Женщины обрабатывали шкуры и шили, готовили пищу — и так с утра до вечера. Михаил с сыном то вместе, то порознь, уходили на охоту. Возвращались, ели, отдыхали — и снова уходили, далеко не каждый раз ночуя в своих чумах. Бордусей целыми днями работал с деревом. Ермолай начал было ему помогать, но быстро почувствовал, что наличие помощника обесценивает для тестя весь результат. Шаман работал не ради того, чтобы что-то смастерить — работа была самоцелью. А присутствие зятя рядом превращало её просто в изготовление очередной, потребной в хозяйстве, деревяшки.
— Оля, а нам зачем надо на Край? — спросил жену Харламов, укладываясь в палатке.
— Надоело? Мы здесь чужие, я знаю, но пусть хоть мать немного порадуется, — ответила супруга.
Она целыми днями возилась с женской работой, и ей совсем не наскучило. А Бордусей уже на следующее утро начал учить зятя обрабатывать дерево при помощи заострённого камня. Искусство это почти в любом вновь открытом общем мире становилось жизненно необходимым. Землянам повезло — в их мире росли березы, чья кора годилась и вместо бумаги, и как заменитель ткани, и в качестве строительного материала; те же чумы оборачивали поверх жердей полосками бересты. В другом мире берез могло не оказаться, но какие-то растения там ожидались с высокой вероятностью.
— Ольга давно всё умеет, — сообщил шаман, глянув на переломившийся под руками юноши тонкий пласт древесины. — Это нетрудно, особенно когда жизнь заставит. Не помню людей, которые не смогли бы с корой работать. У тебя, понятно, другие таланты и задачи, но готовить одежду и охотиться научиться придётся.

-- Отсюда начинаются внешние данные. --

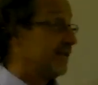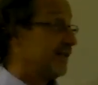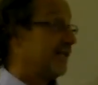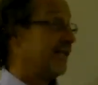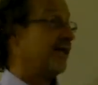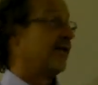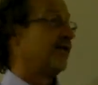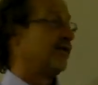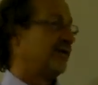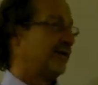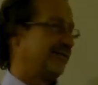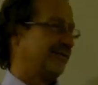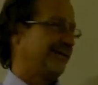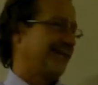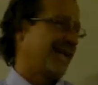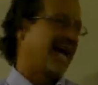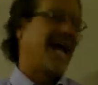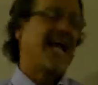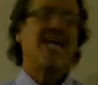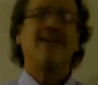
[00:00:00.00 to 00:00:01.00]
You know,
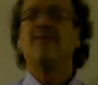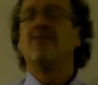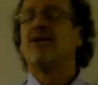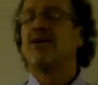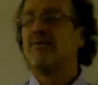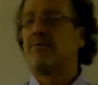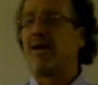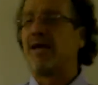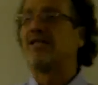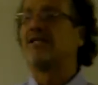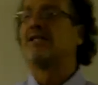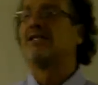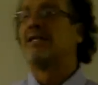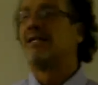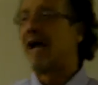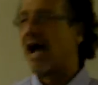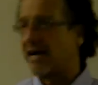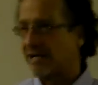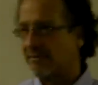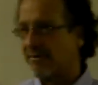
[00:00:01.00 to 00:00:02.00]
even though your patient's a
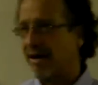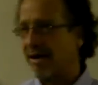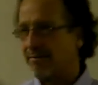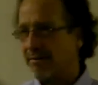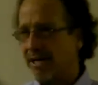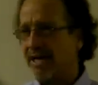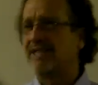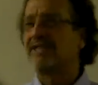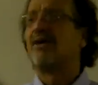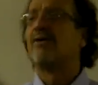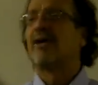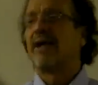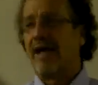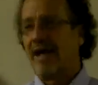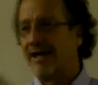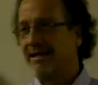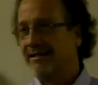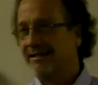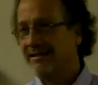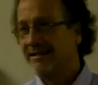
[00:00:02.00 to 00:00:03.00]
doctor, Mom, it's okay.
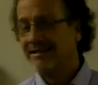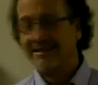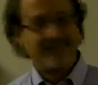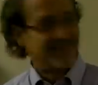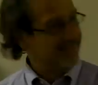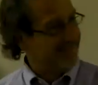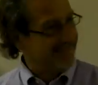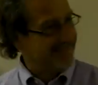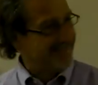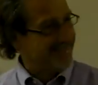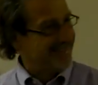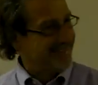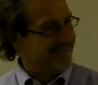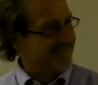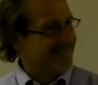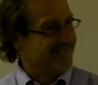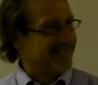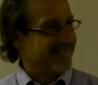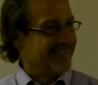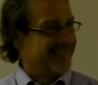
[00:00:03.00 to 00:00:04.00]

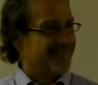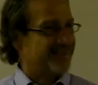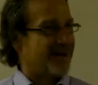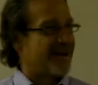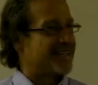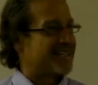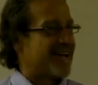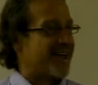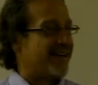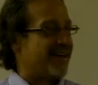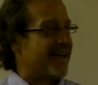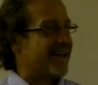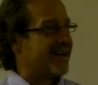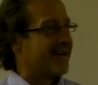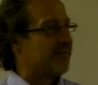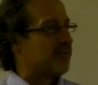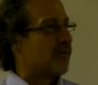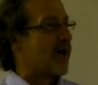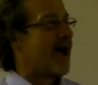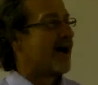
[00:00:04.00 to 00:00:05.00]
It might sound like
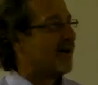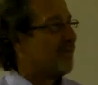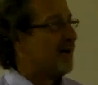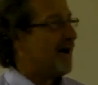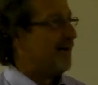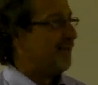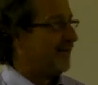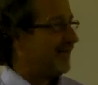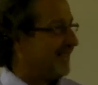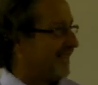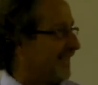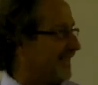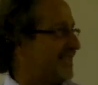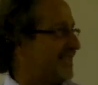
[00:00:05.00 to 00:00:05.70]
Barack Obama.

— Я не всё, должно быть, понял, дядька Бордусей, — Ермолай начал отделять следующий длинный кусок. — Мир мы откроем, предположим, но изучать его ведь не нам полагается? Есть на то учёные, а мы что, так на подхвате и будем? Я понимаю, что первичную разведку лучше нам проводить, — добавил юноша поспешно.
— Повязка у тебя оранжевая, общий мир вы пока не открыли. Не положено тебе знать того пока, сынок, — шаман нахмурился. — Но в отношении очень многих миров ты совершенно прав. Открыватели проводят первичную разведку, а потом мир то ли пытаются обжить, то ли исследуют, то ли навсегда про него забывают. Три варианта, если открытие оказалось успешным. Неуспешное, ты должен знать, это такой мир, в котором невозможно длительное существование. Бескрайний океан, например: какой смысл в нём голышом плавать? Или безжизненная пустыня без края, или ледник? Или такой мир, из которого не вернулась вся группа сразу.
Зять о таком не слышал.
— Пугать вас не хотели раньше времени. Бывает, погружается группа, открывает свой мир — а их тела в холодильнике разом гибнут. И всё. Только вскрытие показывает, задохнулись они там или иная смерть их постигла.
Насчёт холодильника было непонятно. Но шаман объяснил, что так называют помещение, в котором остаются тела землян во время погружения. Погибает землянин в общем мире — гибнет и его тело в "холодильнике". Это как раз было знакомо, так же обстояли дела и с погружением в приват-миры.
— Это случается редко, — утешил Бордусей. — А вот негодных для человека миров открывается много. Иногда годы уходят, пока не становится ясно, что лучше этот мир бросить.
Юноша набил, наконец, руку и теперь рядом с ним лежала порядочная охапка длинных полосок гибкой коры. Её можно было плести, сшивать нитями, сделанными из сухожилий животных, можно было склеивать, если сумеешь изготовить подходящий клей.
— Что за миры, которые пытаются обжить? И для чего?
— Это миры, в которых можно пойти дальше. Для этого их и обживают. Те же, кто идёт дальше, сами себя именуют воинами Блеклой Радуги, — Бордусей замолчал, и стало ясно, что больше он ничего не скажет.